Dernière vérité à prendre en compte, dans une conjoncture aussi complexe que celle que nous traversons, les jugements univoques ont plus de chances d’être compris que les sentences subtiles. Un exercice de vérité peut donc très facilement ouvrir une séquence polémique. C’est ce qui s’est produit avec l’interview accordée par l’imam Mahmoud Dicko à la radio Nyéta, interview reproduite avec une qualité méritoire de restitution par nos confrères du journal «Le Reporter ». L’initiative de l’imam avait provoqué une réaction virulente du Procureur général de la Cour d’appel de Bamako qui avait assimilé les propos tenus comme à une « apologie du terrorisme ». La charge nous paraît excessive. En effet, de nombreux passages de l’interview comportent au contraire une condamnation sans équivoque des actes de terreur.
La controverse est suscitée par la partie de l’interview où le président du HCI théorise sur les racines de l’insécurité planétaire. Selon lui, lorsque les hommes s’écartent des normes morales établies par le Tout Puissant, ils s’exposent au courroux divin. Et les calamités par lesquelles se manifestera ce courroux seront portées par des êtres insignifiants, comme le sont les auteurs des attentats qui, selon l’imam, appartiennent à une certaine « racaille ». Au terme de sa démonstration, l’imam Dicko a tenu à préciser qu’il ne justifiait en rien les actes des exécutants de l’E.I. et que « le terrorisme doit être combattu, anéanti par tous les moyens ». D’où vient alors le malentendu, car, à notre avis, c’en est un ?
Indiscutablement de l’impossibilité objective à faire cohabiter dans la même interview les deux rôles très différents que joue Mahmoud Dicko sur la scène publique malienne. En tant que personnalité religieuse, détentrice d’une autorité morale, il a le droit de proposer à ses frères en religion sa lecture d’imam sur l’origine des troubles qui secouent le monde. Mais en tant que président du Haut conseil islamique, il ne peut s’émanciper absolument d’une certaine réserve et d’une froideur d’expression inhérente à son statut de personnalité d’influence. Les médias dans la diffusion de l’intervention où s’expriment deux approches qui s’entrechoquent plus qu’elles ne se complètent ont tout logiquement privilégié la partie la plus intéressante pour eux, celle qui renferme les éléments se rapprochant du prêche.

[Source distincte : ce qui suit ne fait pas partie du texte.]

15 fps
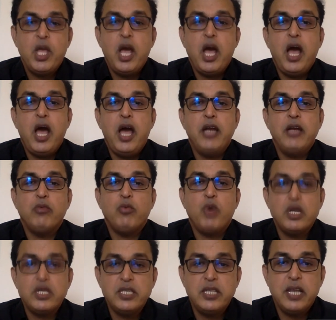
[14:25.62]
And
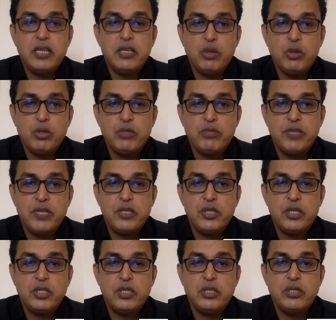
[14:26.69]
once there is loss of
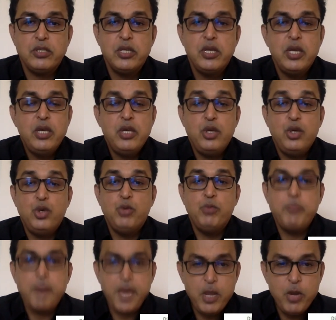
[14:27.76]
sensations, you
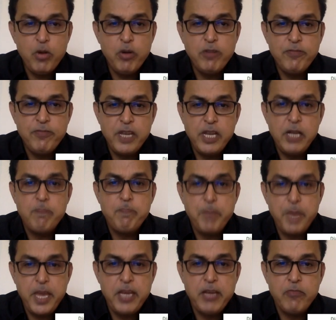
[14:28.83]
may not feel
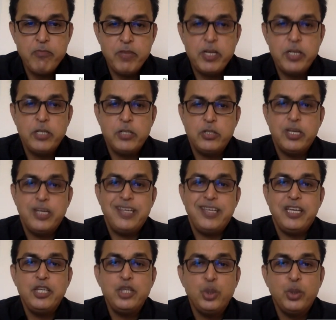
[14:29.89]
pain when it is getting
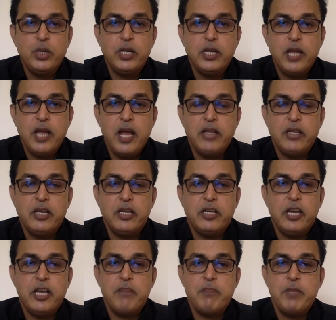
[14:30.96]
injured, and there
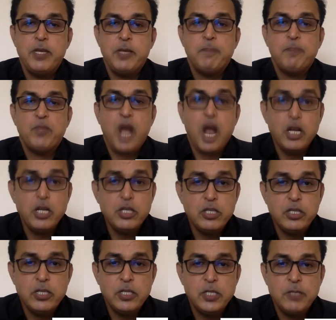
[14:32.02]
can be
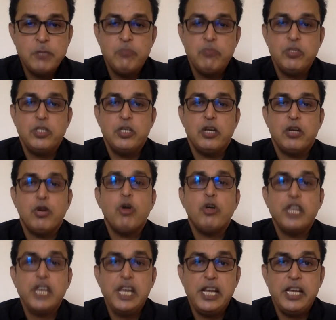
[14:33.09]
ulcers which are not
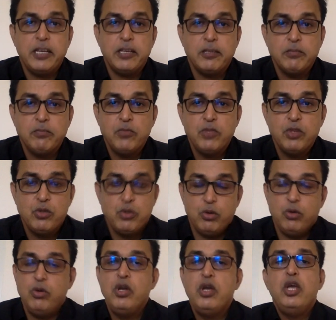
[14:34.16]
healing.
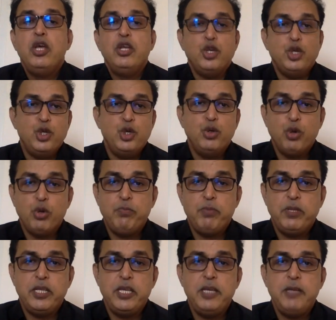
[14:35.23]
So
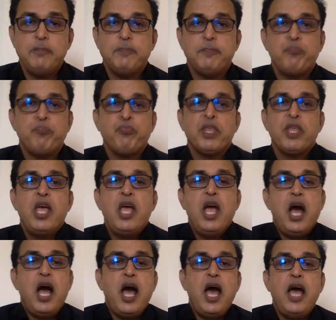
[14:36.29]
neuropathy.
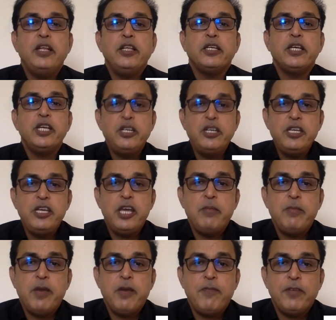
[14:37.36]
And the kidney can
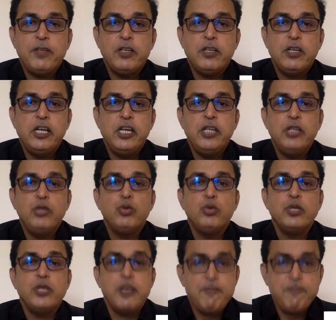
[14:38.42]
be affected, leading to
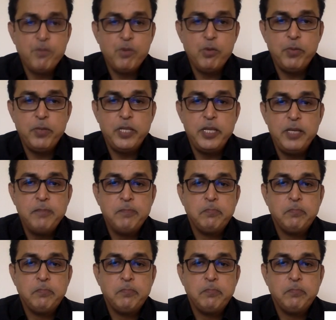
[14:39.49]
nephropathy.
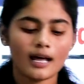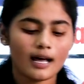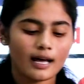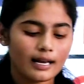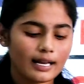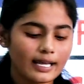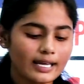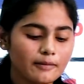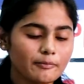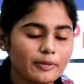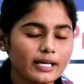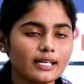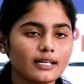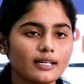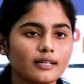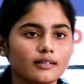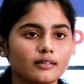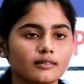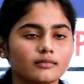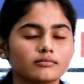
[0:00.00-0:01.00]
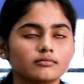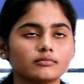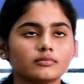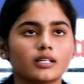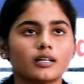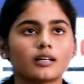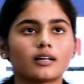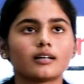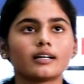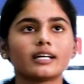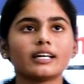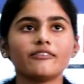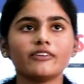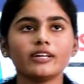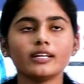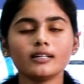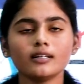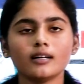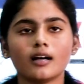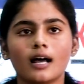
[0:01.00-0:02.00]
like by
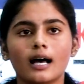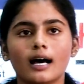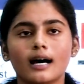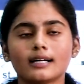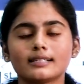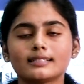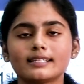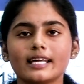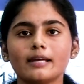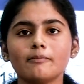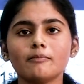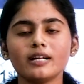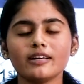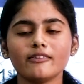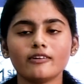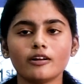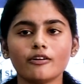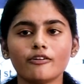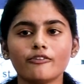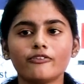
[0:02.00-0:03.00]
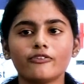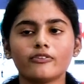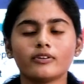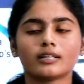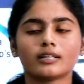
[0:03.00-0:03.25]
giving same level of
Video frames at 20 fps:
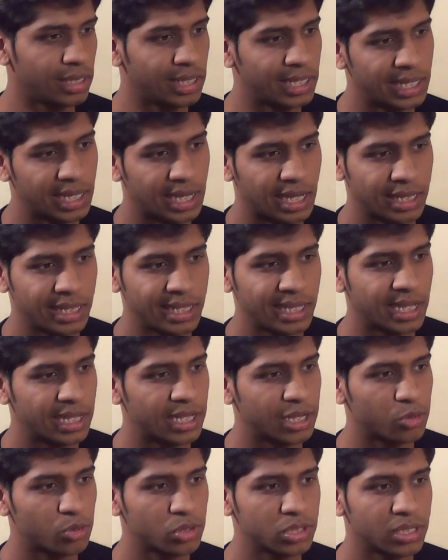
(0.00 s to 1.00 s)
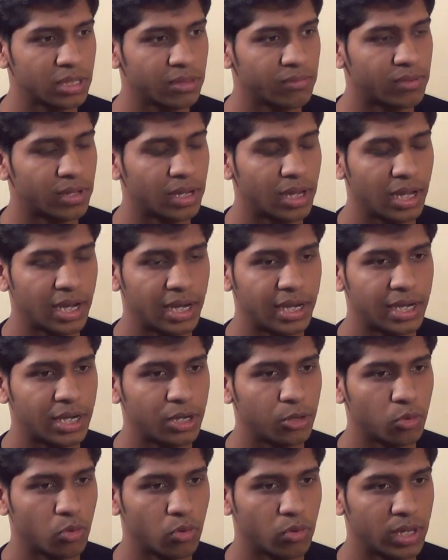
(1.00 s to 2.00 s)
the other questions were
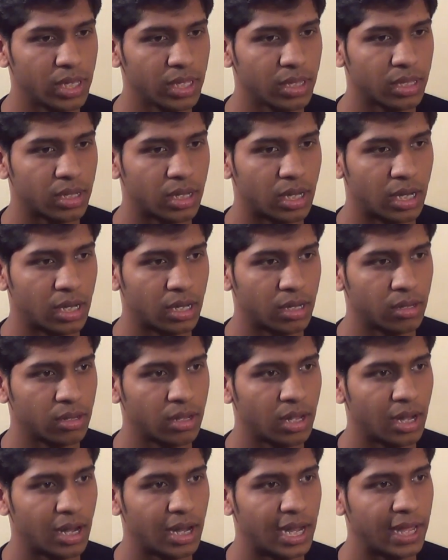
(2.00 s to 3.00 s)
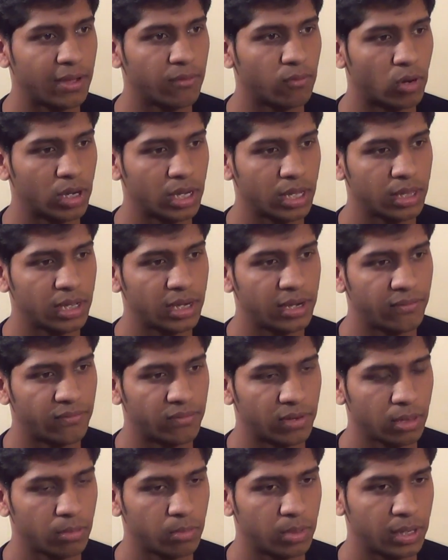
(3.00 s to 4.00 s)
related to OS, like what is the
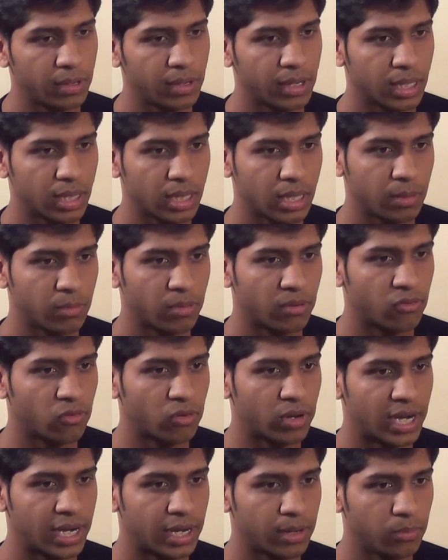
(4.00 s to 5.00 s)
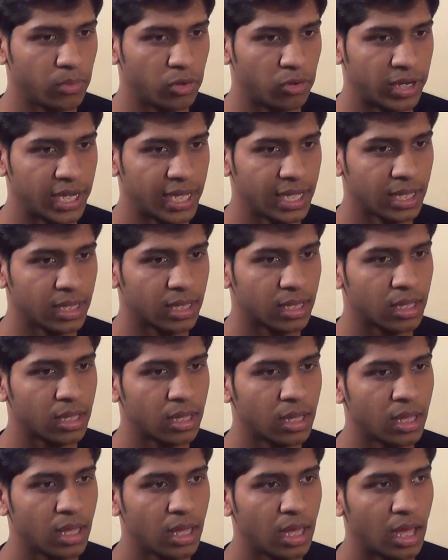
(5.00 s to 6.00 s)
difference between a semaphore and a mutex.
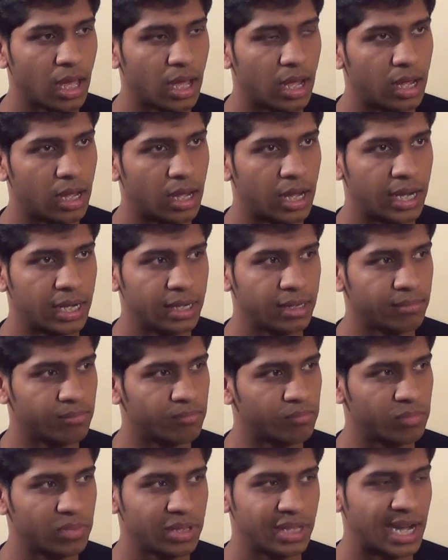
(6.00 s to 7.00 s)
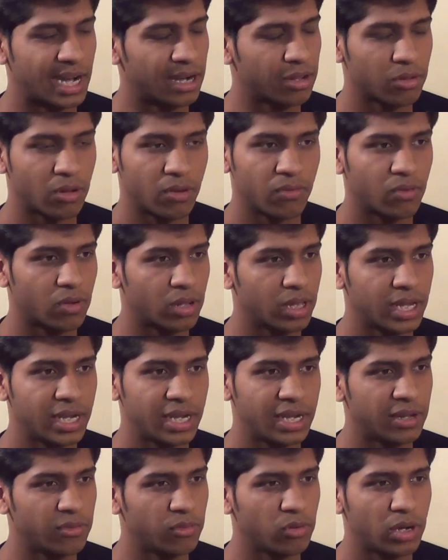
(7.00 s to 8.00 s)
And that's all for the
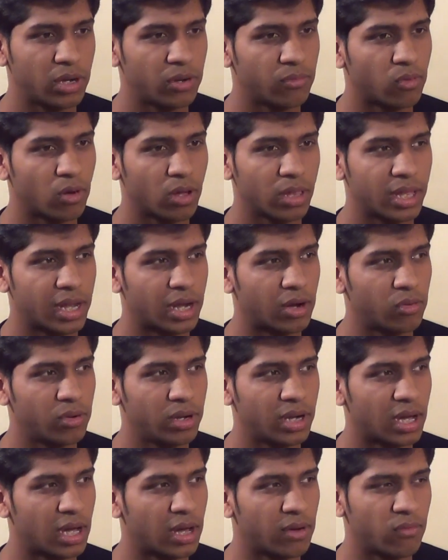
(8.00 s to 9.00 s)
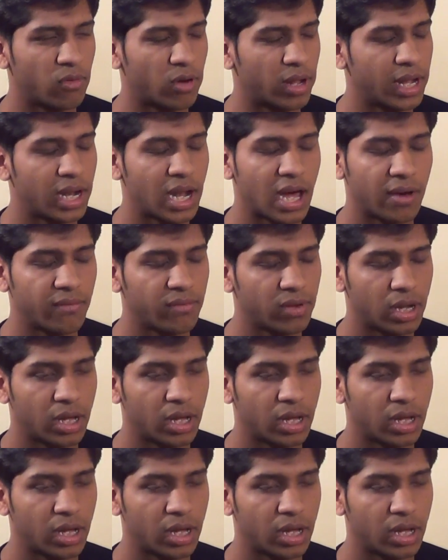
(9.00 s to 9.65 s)
interview. It was around 4.5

C’est ainsi qu’est née une polémique qui n’aurait pas atteint un tel niveau de passion si tous les protagonistes avaient pris le temps de relire l’intégralité de l’interview. Cet embrasement des positions a fait oublier que depuis 2013 Mahmoud Dicko s’efforce de tenir une difficile ligne d’équilibre qui lui fait alterner fermeté dans les mises en garde publiques et esprit de compromis dans la gestion des frictions dans le monde musulman malien. Mais pour la première fois sans doute, celui qui à sa manière est un fin politique a mésestimé l’inflammabilité des humeurs locales.